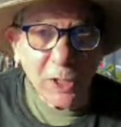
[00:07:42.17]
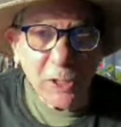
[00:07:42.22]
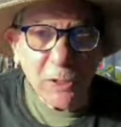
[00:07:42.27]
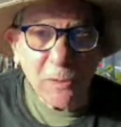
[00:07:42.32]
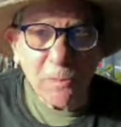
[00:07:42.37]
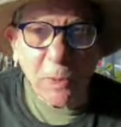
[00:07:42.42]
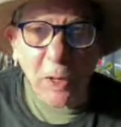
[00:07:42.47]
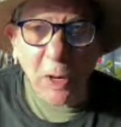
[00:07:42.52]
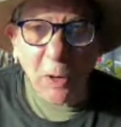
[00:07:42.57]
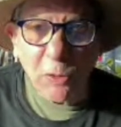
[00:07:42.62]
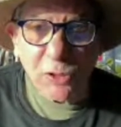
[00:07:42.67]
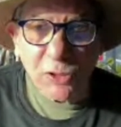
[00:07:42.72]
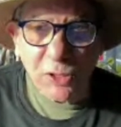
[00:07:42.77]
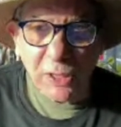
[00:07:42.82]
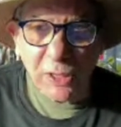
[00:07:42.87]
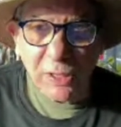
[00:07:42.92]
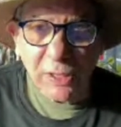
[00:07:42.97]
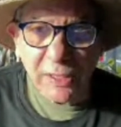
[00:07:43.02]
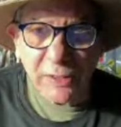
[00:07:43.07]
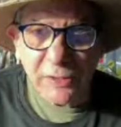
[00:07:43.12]
you
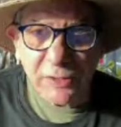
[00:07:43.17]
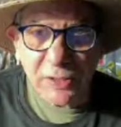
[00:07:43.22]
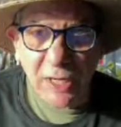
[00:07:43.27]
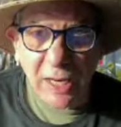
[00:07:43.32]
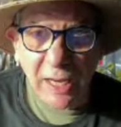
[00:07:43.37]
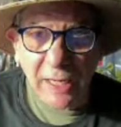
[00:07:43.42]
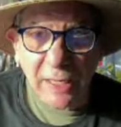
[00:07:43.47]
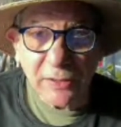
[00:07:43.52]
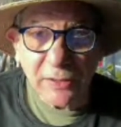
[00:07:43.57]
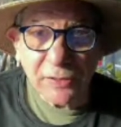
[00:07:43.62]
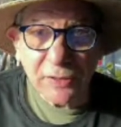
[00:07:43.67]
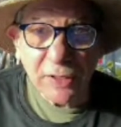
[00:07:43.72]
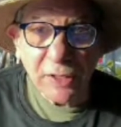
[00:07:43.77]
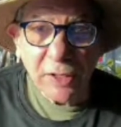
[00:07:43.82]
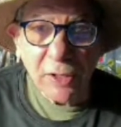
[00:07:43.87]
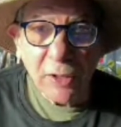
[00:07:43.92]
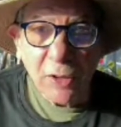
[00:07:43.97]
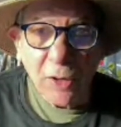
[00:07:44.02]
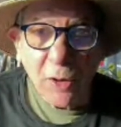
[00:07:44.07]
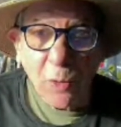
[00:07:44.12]
posting these days?
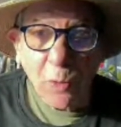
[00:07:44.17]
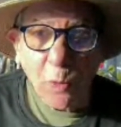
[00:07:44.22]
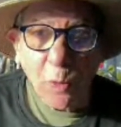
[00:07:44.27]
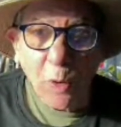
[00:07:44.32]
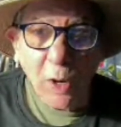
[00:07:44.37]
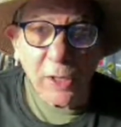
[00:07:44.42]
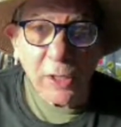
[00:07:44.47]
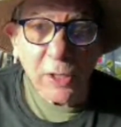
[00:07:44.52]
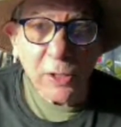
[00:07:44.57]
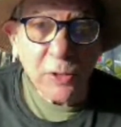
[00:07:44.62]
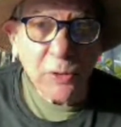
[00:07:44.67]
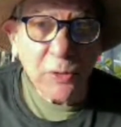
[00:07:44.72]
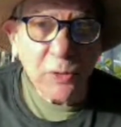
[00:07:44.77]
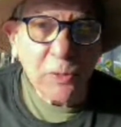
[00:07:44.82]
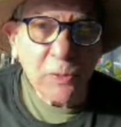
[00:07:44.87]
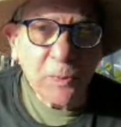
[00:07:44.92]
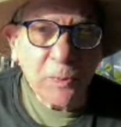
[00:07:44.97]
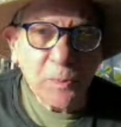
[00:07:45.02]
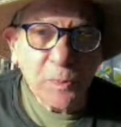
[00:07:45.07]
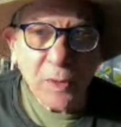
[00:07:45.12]
What are
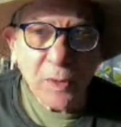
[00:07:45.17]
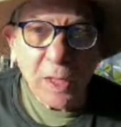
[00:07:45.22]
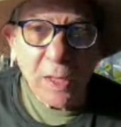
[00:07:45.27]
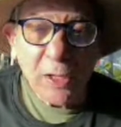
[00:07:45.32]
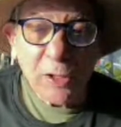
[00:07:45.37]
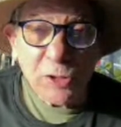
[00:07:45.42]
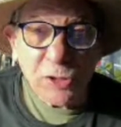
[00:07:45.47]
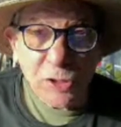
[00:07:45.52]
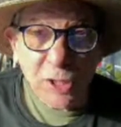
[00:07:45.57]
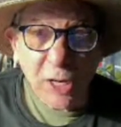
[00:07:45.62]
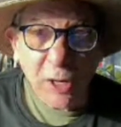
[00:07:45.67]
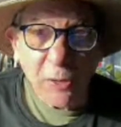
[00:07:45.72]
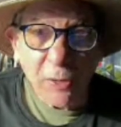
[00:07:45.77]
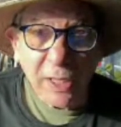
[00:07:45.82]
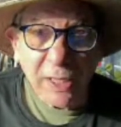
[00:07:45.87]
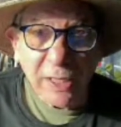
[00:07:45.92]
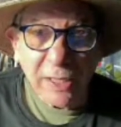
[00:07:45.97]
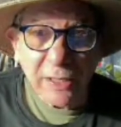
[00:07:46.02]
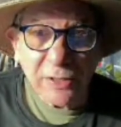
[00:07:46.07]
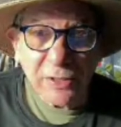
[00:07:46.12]
you
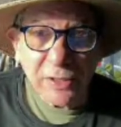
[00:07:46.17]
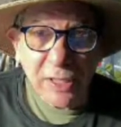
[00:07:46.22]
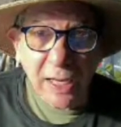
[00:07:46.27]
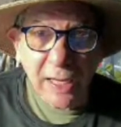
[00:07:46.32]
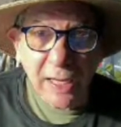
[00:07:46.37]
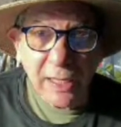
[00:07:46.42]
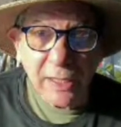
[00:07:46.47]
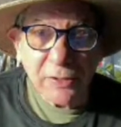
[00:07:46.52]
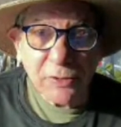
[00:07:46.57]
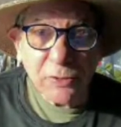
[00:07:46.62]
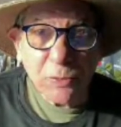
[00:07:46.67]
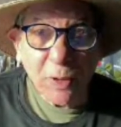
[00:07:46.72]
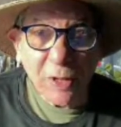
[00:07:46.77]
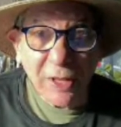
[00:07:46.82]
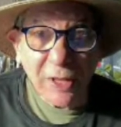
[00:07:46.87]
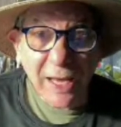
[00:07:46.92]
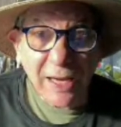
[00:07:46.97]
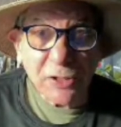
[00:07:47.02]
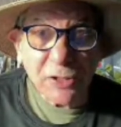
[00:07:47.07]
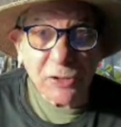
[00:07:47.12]
sharing these days?
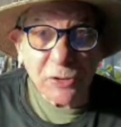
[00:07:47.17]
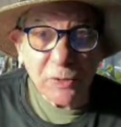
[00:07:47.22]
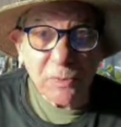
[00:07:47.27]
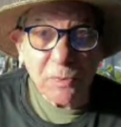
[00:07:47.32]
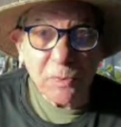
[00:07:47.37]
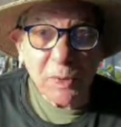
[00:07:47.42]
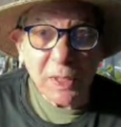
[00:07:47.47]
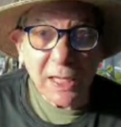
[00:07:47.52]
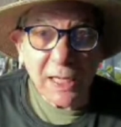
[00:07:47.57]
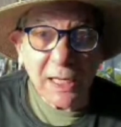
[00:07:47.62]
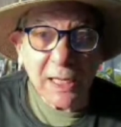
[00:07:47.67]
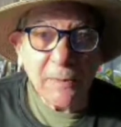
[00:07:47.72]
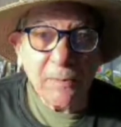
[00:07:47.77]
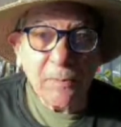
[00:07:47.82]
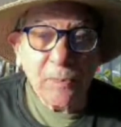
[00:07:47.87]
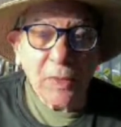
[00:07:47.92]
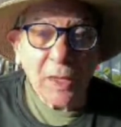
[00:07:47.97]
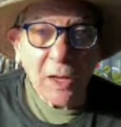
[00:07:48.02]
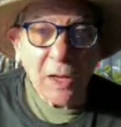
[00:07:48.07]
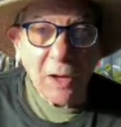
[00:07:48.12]
Well, that should
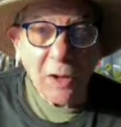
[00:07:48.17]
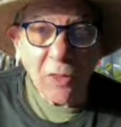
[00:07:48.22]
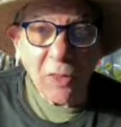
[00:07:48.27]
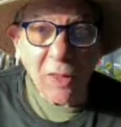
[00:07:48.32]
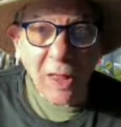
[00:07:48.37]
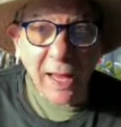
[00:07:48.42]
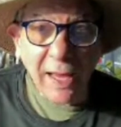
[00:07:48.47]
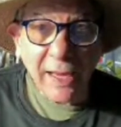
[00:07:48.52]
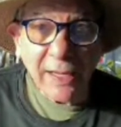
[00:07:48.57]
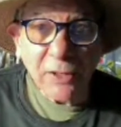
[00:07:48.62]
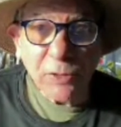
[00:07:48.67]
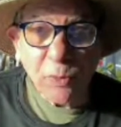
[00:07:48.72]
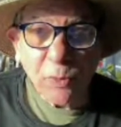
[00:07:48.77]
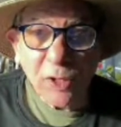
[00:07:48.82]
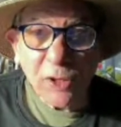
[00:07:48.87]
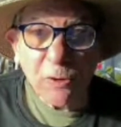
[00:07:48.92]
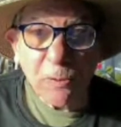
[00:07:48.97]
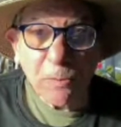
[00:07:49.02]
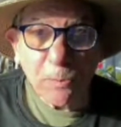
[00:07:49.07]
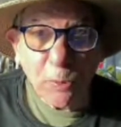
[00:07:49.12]
be aligned
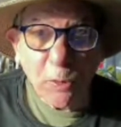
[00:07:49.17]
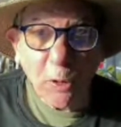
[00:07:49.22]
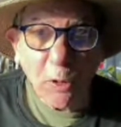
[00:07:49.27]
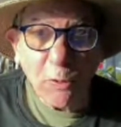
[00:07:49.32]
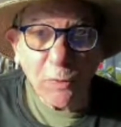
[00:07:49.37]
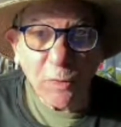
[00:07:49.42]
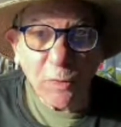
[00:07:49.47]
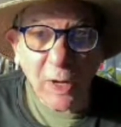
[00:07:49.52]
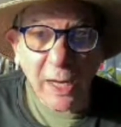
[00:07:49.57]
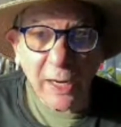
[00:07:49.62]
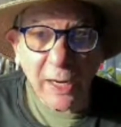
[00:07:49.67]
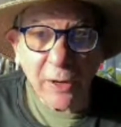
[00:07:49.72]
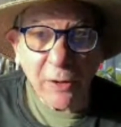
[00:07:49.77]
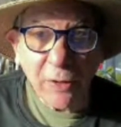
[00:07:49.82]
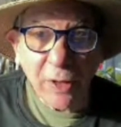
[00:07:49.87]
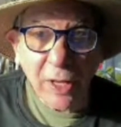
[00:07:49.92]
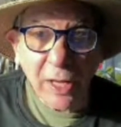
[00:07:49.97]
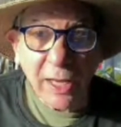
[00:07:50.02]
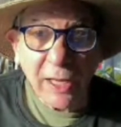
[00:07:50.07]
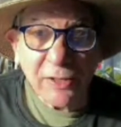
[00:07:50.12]
with your
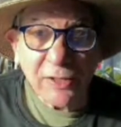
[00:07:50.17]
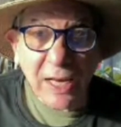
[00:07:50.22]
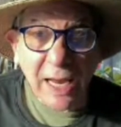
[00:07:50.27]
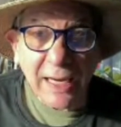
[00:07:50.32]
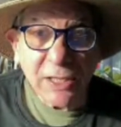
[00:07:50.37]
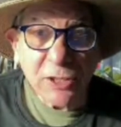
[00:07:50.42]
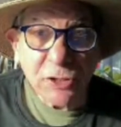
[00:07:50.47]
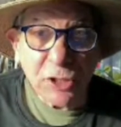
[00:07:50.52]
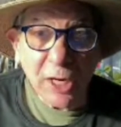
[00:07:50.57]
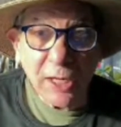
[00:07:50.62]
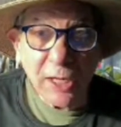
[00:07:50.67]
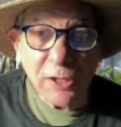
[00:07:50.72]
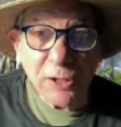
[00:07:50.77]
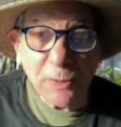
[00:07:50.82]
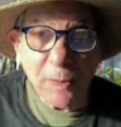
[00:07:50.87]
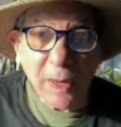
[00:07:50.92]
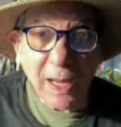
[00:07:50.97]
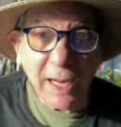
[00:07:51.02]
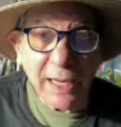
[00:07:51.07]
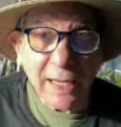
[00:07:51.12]
profile. As I
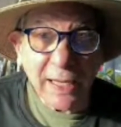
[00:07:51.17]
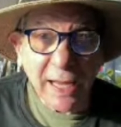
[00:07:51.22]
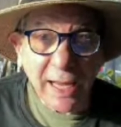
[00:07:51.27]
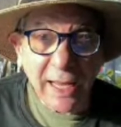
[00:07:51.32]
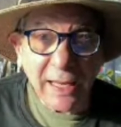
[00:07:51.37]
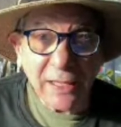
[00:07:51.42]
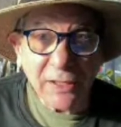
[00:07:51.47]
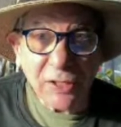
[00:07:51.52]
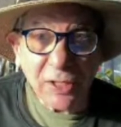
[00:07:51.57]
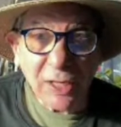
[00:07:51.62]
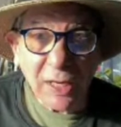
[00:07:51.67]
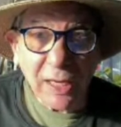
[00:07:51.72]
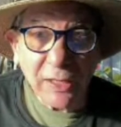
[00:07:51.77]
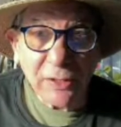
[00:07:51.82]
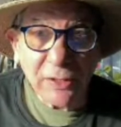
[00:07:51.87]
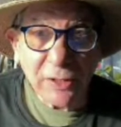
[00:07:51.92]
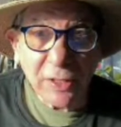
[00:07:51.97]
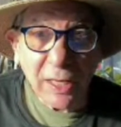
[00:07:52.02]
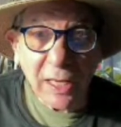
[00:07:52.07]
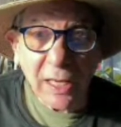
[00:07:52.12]
change my
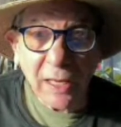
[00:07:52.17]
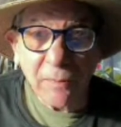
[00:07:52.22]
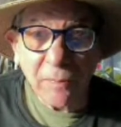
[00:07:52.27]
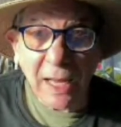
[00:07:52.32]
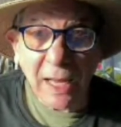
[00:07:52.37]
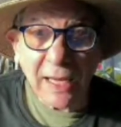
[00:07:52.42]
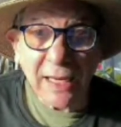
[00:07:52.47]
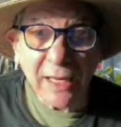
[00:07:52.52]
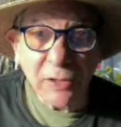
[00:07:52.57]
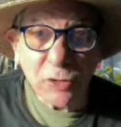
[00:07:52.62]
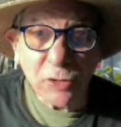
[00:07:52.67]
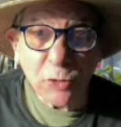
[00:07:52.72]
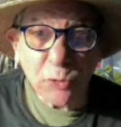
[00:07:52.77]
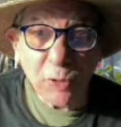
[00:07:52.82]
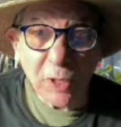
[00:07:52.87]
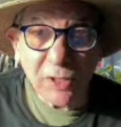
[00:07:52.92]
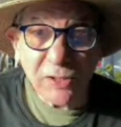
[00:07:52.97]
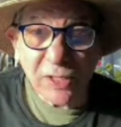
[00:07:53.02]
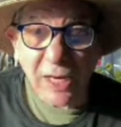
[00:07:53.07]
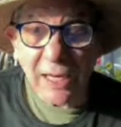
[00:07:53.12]
content and my
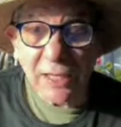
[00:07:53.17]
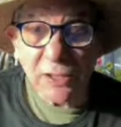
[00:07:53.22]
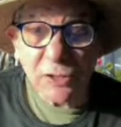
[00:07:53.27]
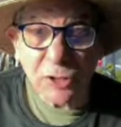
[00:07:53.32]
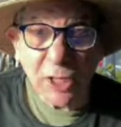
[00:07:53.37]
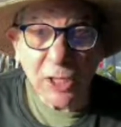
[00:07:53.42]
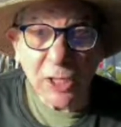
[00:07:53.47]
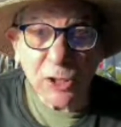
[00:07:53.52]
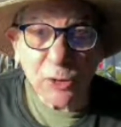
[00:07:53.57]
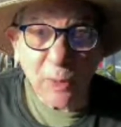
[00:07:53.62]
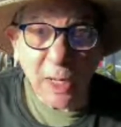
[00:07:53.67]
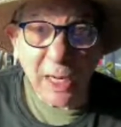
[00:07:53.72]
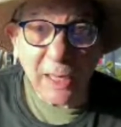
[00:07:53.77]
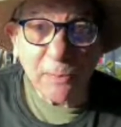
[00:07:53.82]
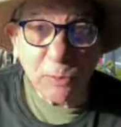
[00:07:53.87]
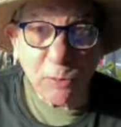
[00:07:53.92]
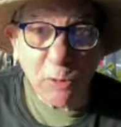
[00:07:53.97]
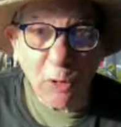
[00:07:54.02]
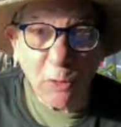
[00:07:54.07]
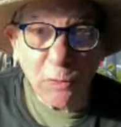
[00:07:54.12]
interest, I change my
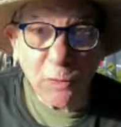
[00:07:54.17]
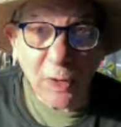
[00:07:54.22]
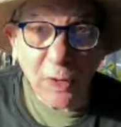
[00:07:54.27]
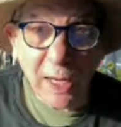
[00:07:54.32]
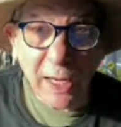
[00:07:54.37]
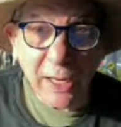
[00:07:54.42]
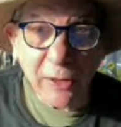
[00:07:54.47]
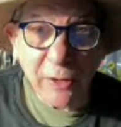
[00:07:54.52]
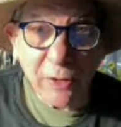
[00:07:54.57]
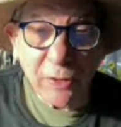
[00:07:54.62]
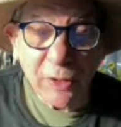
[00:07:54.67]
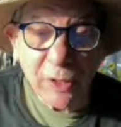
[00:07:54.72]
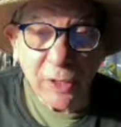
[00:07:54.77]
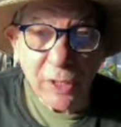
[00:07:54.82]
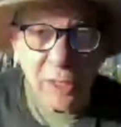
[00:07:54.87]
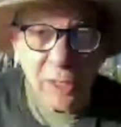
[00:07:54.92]
profile.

++++

◆ HOW TO COMPLETE THIS TASK
Taking the entries above, copy word for word the lines from the one with "[00:07:50.77]" up to and including the one with "[00:07:52.62]", without any picture.

◆ SOLUTION
[00:07:50.77]
[00:07:50.82]
[00:07:50.87]
[00:07:50.92]
[00:07:50.97]
[00:07:51.02]
[00:07:51.07]
[00:07:51.12]
profile. As I
[00:07:51.17]
[00:07:51.22]
[00:07:51.27]
[00:07:51.32]
[00:07:51.37]
[00:07:51.42]
[00:07:51.47]
[00:07:51.52]
[00:07:51.57]
[00:07:51.62]
[00:07:51.67]
[00:07:51.72]
[00:07:51.77]
[00:07:51.82]
[00:07:51.87]
[00:07:51.92]
[00:07:51.97]
[00:07:52.02]
[00:07:52.07]
[00:07:52.12]
change my
[00:07:52.17]
[00:07:52.22]
[00:07:52.27]
[00:07:52.32]
[00:07:52.37]
[00:07:52.42]
[00:07:52.47]
[00:07:52.52]
[00:07:52.57]
[00:07:52.62]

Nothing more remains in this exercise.